▶ **Assignment**: Exact transcription of the following records is needed, with every picture dropped.

▶ **Source material**:
▶

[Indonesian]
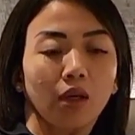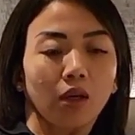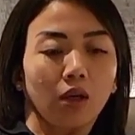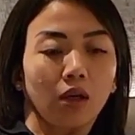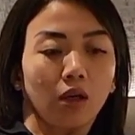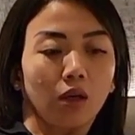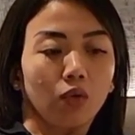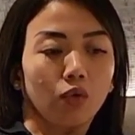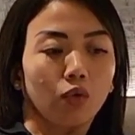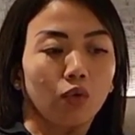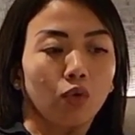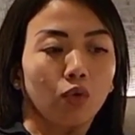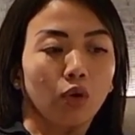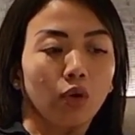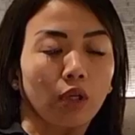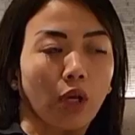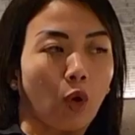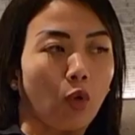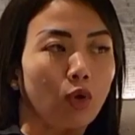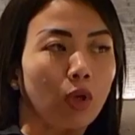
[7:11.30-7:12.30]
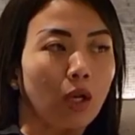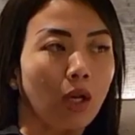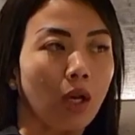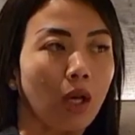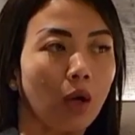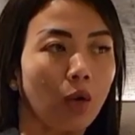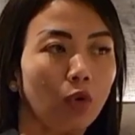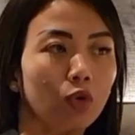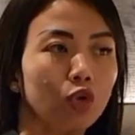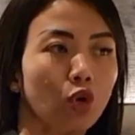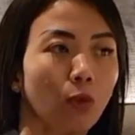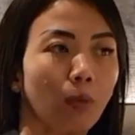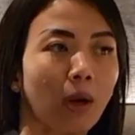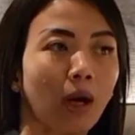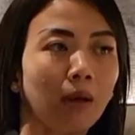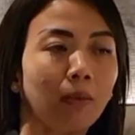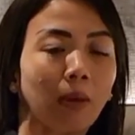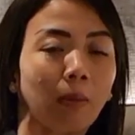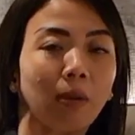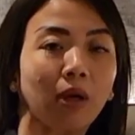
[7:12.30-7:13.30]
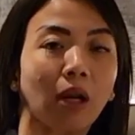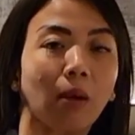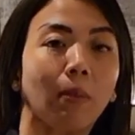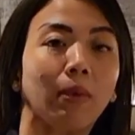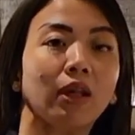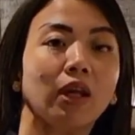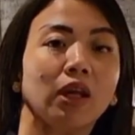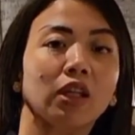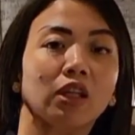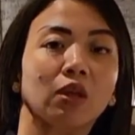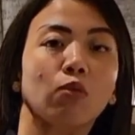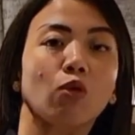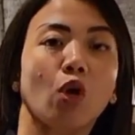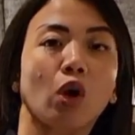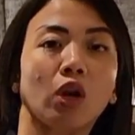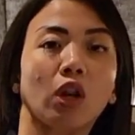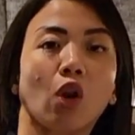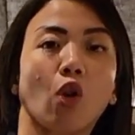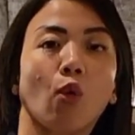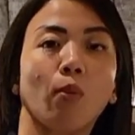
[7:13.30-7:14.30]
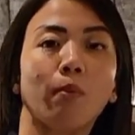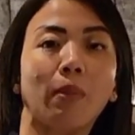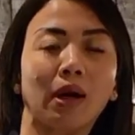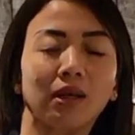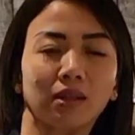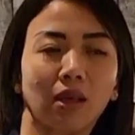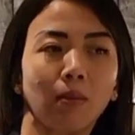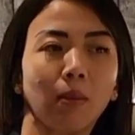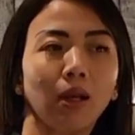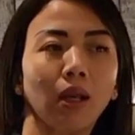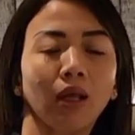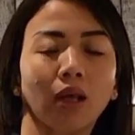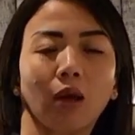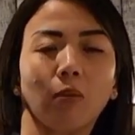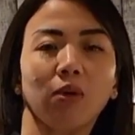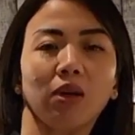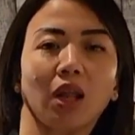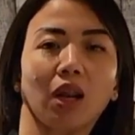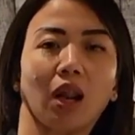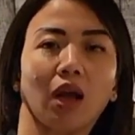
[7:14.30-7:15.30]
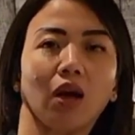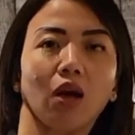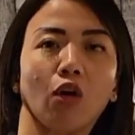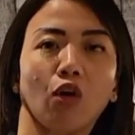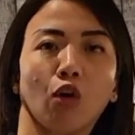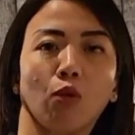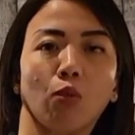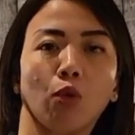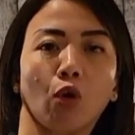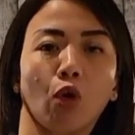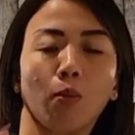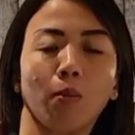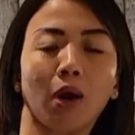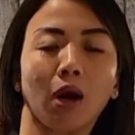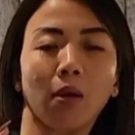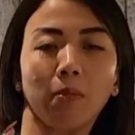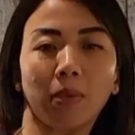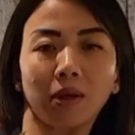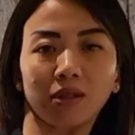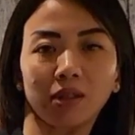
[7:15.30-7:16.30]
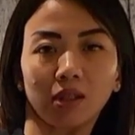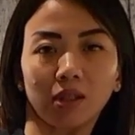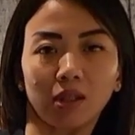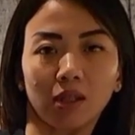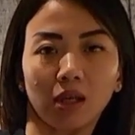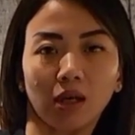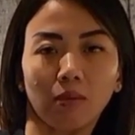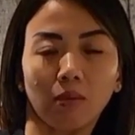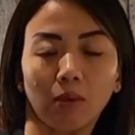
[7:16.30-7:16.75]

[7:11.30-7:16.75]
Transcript: lalu ya udahlah aku coba kan memang namanya kita mau ada lomba sama lah kayak binaraga kalau mau lomba kan pasti dia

◀

▶ **Task answer**:
[Indonesian]
[7:11.30-7:12.30]
[7:12.30-7:13.30]
[7:13.30-7:14.30]
[7:14.30-7:15.30]
[7:15.30-7:16.30]
[7:16.30-7:16.75]

[7:11.30-7:16.75]
Transcript: lalu ya udahlah aku coba kan memang namanya kita mau ada lomba sama lah kayak binaraga kalau mau lomba kan pasti dia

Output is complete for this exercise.